MessageList = List[Message]


class QueryResponse(BaseModel):
    r"""A structured query response for benchmark evaluation.

    This class defines the expected format for model responses to benchmark
    questions, including explanation, exact answer, and confidence score.
    """

    explanation: str = Field(
        description="""your explanation for your final answer."""
    )
    exact_answer: str = Field(description="""your succinct, final answer.""")
    confidence: str = Field(
        description=r"""
your confidence score between 0|\%| and 100|\%| for your answer.
"""
    )


class GradingResponse(BaseModel):
    r"""A structured grading response for evaluating model answers.

    This class defines the expected format for grading responses, including
    extracted answer, reasoning about correctness, binary correctness judgment,
    and confidence score extraction.
    """

    extracted_final_answer: str = Field(
        description="""
The final exact answer extracted from the [response].
Put the extracted answer as 'None' if there is no exact, final answer to
extract from the response."""
    )
    reasoning: str = Field(
        description="""
Explain why the extracted_final_answer is correct or incorrect
based on [correct_answer], focusing only on if there are meaningful
differences between [correct_answer] and the extracted_final_answer.
Do not comment on any background to the problem, do not attempt
to solve the problem, do not argue for any answer different
than [correct_answer], focus only on whether the answers match."""
    )
    correct: str = Field(
        description="""Answer 'yes' if extracted_final_answer matches the
[correct_answer] given above, or is within a small margin of error for
numerical problems.

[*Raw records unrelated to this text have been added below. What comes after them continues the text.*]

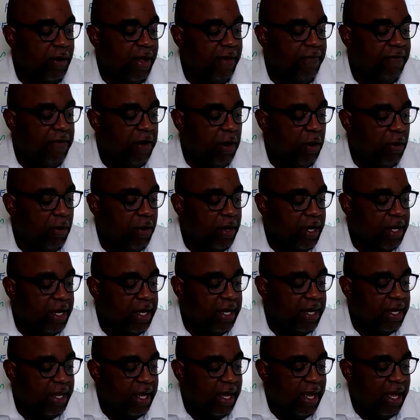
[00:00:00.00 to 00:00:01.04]
evoke
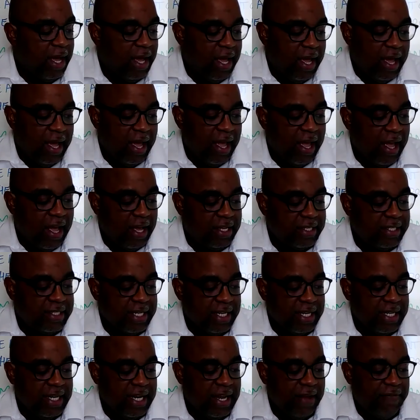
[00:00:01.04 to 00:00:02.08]

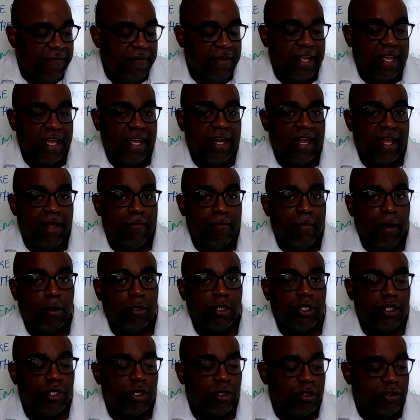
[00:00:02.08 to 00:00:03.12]
significant
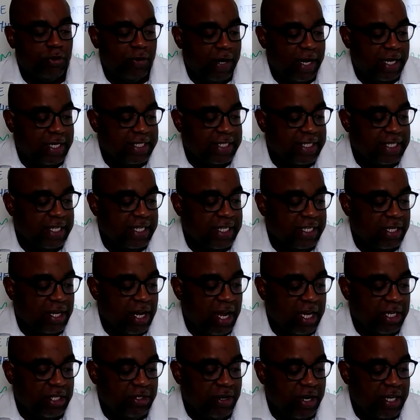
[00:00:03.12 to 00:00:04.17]
emotional transi-
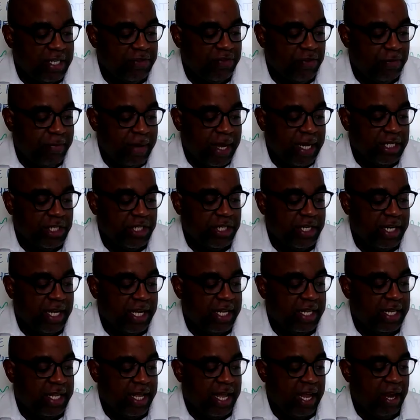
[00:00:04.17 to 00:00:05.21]
uh, transformation
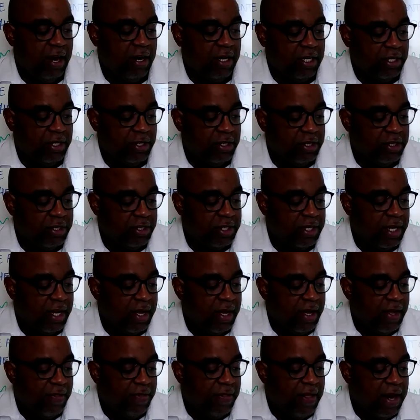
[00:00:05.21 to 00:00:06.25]
in the characters
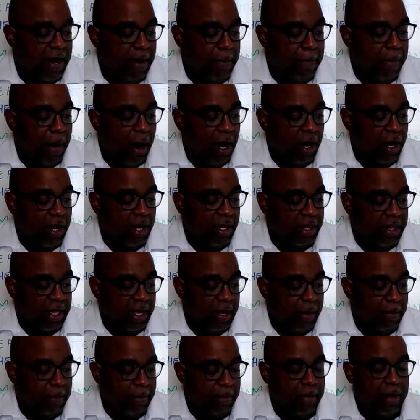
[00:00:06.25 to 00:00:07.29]
that embark on
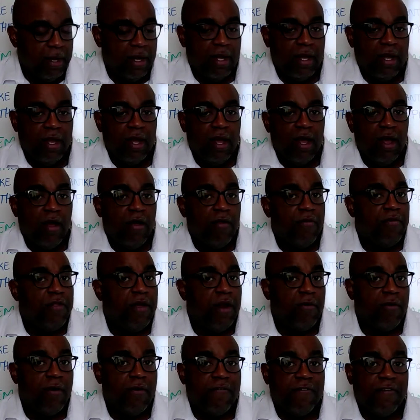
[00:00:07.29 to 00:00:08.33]
them.
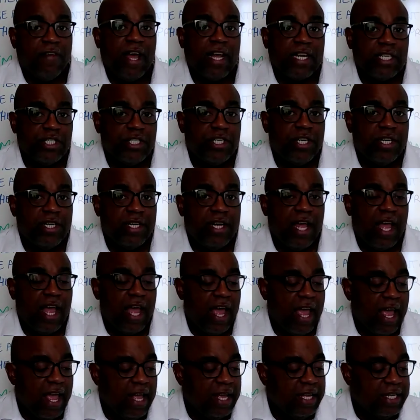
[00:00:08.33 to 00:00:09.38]
Their reflection
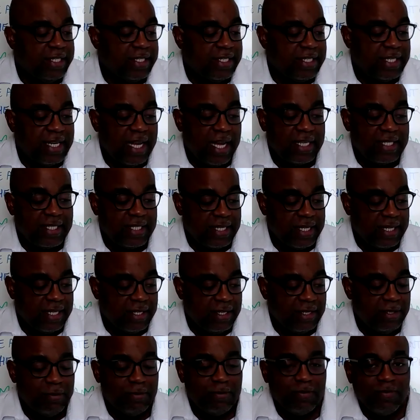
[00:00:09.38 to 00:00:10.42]
is tested,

Answer 'no' otherwise, i.e. if there if there is any
inconsistency, ambiguity, non-equivalency, or if the extracted answer is
incorrect."""
    )
    confidence: str = Field(
        description=r"""The extracted confidence score between 0|\%|
and 100|\%| from [response]. Put 100 if there is no confidence score available.
"""
    )


class SingleEvalResult(BaseModel):
    r"""Result of evaluating a single benchmark sample.

    This class stores the evaluation results for a single benchmark example,
    including score, HTML representation, conversation history, and metrics.
    """

    score: Optional[float] = None
    html: str
    convo: MessageList
    metrics: Dict[str, float] = Field(default_factory=dict)


class EvalResult(BaseModel):
    r"""Result of running a complete benchmark evaluation.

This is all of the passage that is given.